→ **About this exercise**: Set the pictures aside and write down, exactly as they appear, the lines from the one containing "[00:00:03.12 to 00:00:04.17]" through the end of the material.
--- Given records ---
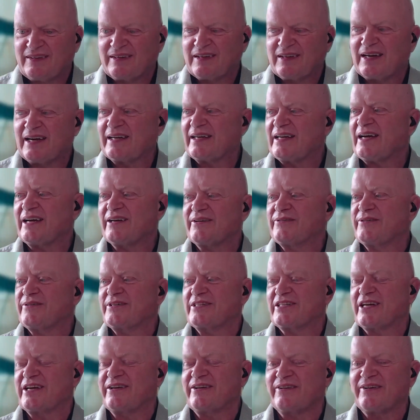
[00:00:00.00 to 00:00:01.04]
And I will
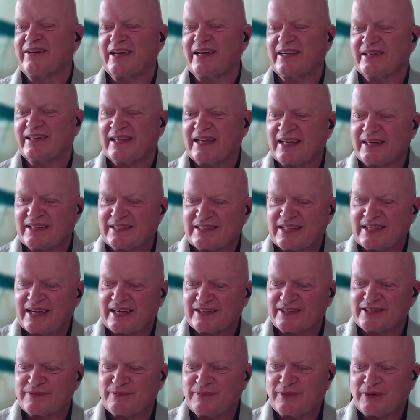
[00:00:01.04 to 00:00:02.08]
generate that
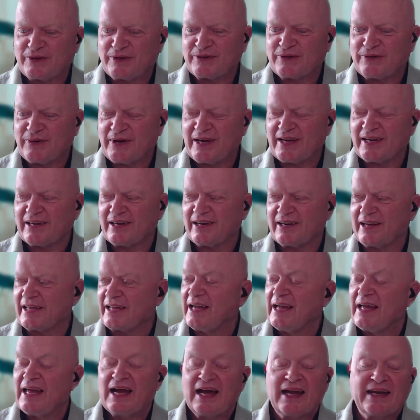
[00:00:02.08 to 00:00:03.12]
text more quickly.
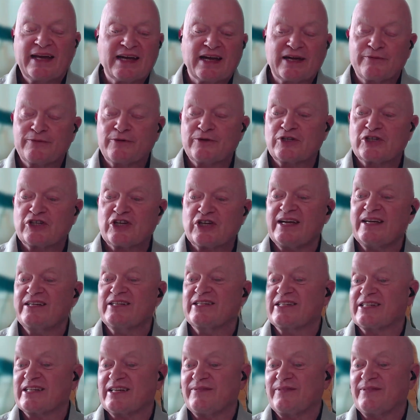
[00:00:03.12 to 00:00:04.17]
And I will change
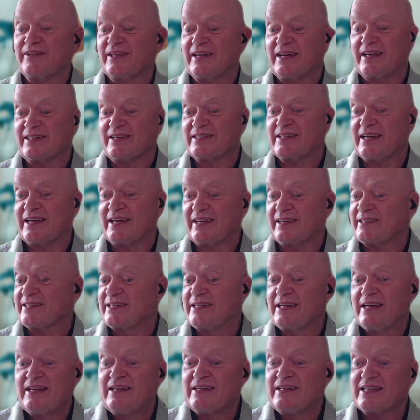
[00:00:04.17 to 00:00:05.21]
some of that text.
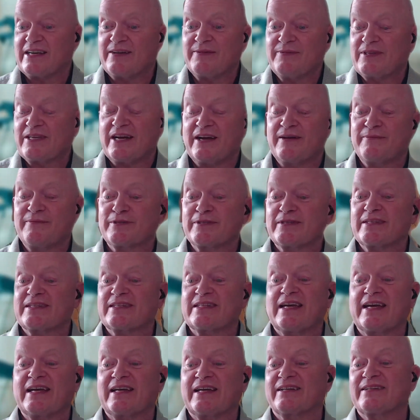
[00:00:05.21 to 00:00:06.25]
Sometimes the
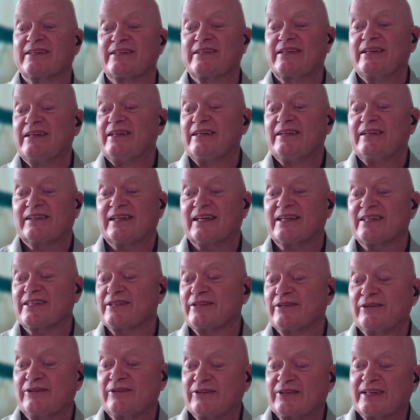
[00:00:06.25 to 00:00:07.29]
text
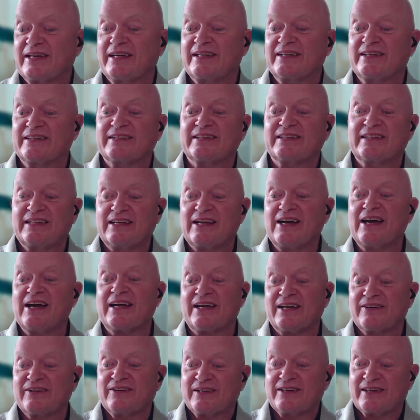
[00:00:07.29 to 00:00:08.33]
doesn't look anything
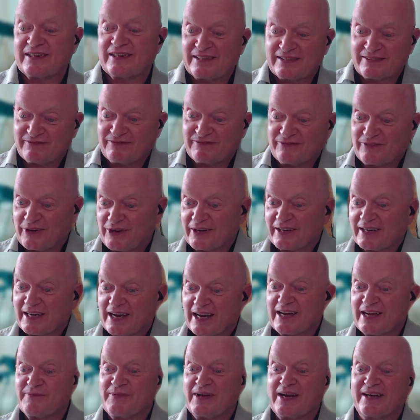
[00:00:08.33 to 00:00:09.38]
like what
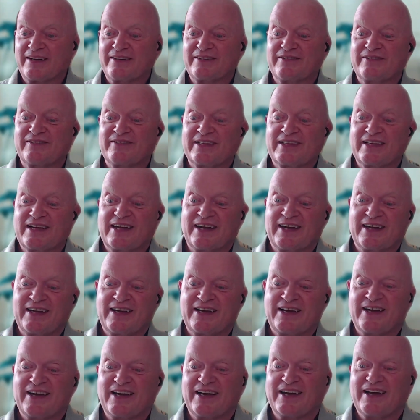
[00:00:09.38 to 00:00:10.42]
came out of the
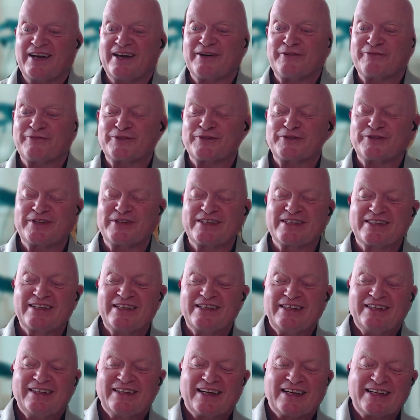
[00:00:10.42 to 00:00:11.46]
AI afterwards.
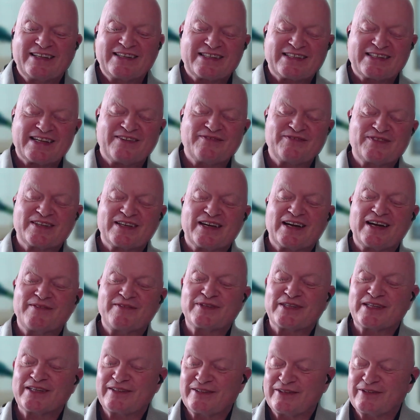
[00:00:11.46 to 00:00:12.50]
And
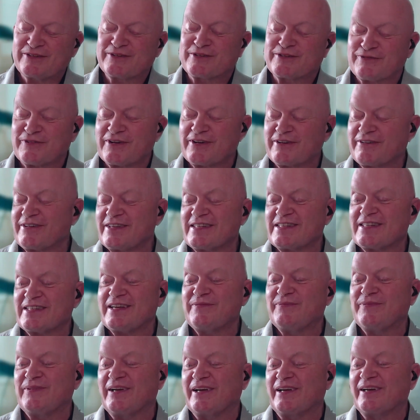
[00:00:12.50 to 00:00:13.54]
sometimes it looks very
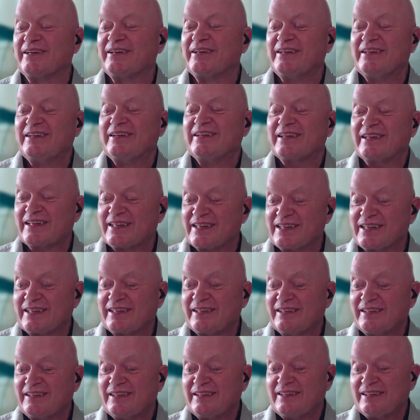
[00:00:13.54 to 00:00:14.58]
similar.
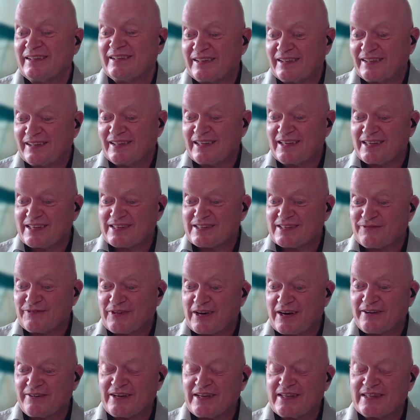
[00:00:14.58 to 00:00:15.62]

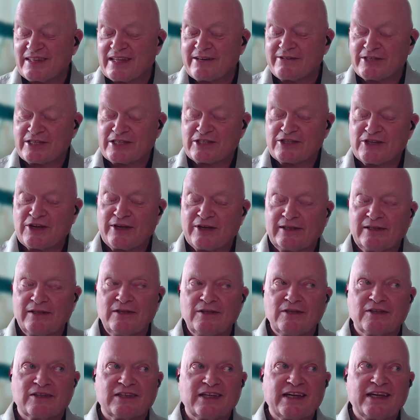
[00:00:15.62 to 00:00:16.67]
There are
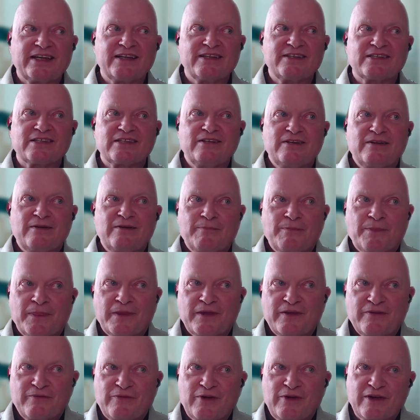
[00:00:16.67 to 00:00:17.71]
certain things
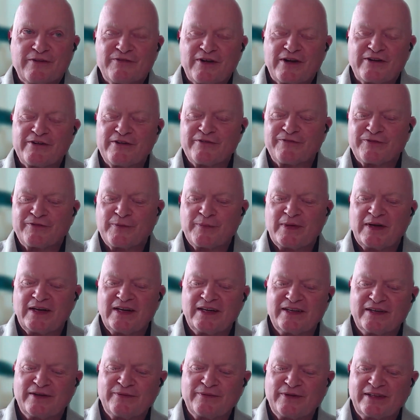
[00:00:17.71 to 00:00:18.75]
we're very
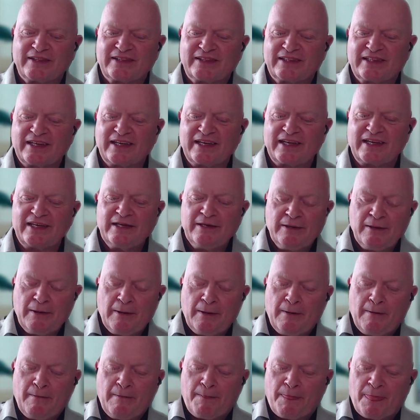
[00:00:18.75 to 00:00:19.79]
familiar with the
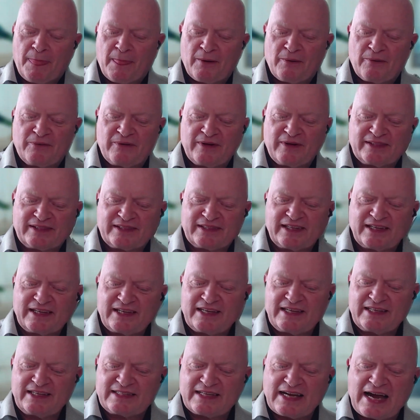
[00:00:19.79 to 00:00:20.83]

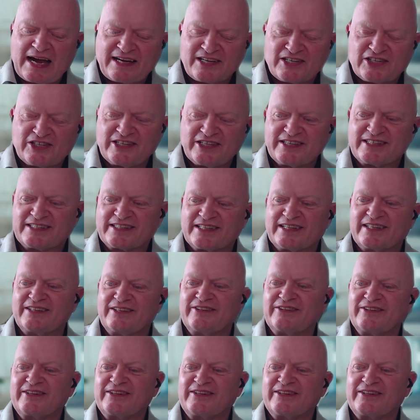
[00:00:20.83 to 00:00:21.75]
dashes that you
---
→ **Answer to the problem**:
[00:00:03.12 to 00:00:04.17]
And I will change
[00:00:04.17 to 00:00:05.21]
some of that text.
[00:00:05.21 to 00:00:06.25]
Sometimes the
[00:00:06.25 to 00:00:07.29]
text
[00:00:07.29 to 00:00:08.33]
doesn't look anything
[00:00:08.33 to 00:00:09.38]
like what
[00:00:09.38 to 00:00:10.42]
came out of the
[00:00:10.42 to 00:00:11.46]
AI afterwards.
[00:00:11.46 to 00:00:12.50]
And
[00:00:12.50 to 00:00:13.54]
sometimes it looks very
[00:00:13.54 to 00:00:14.58]
similar.
[00:00:14.58 to 00:00:15.62]

[00:00:15.62 to 00:00:16.67]
There are
[00:00:16.67 to 00:00:17.71]
certain things
[00:00:17.71 to 00:00:18.75]
we're very
[00:00:18.75 to 00:00:19.79]
familiar with the
[00:00:19.79 to 00:00:20.83]

[00:00:20.83 to 00:00:21.75]
dashes that you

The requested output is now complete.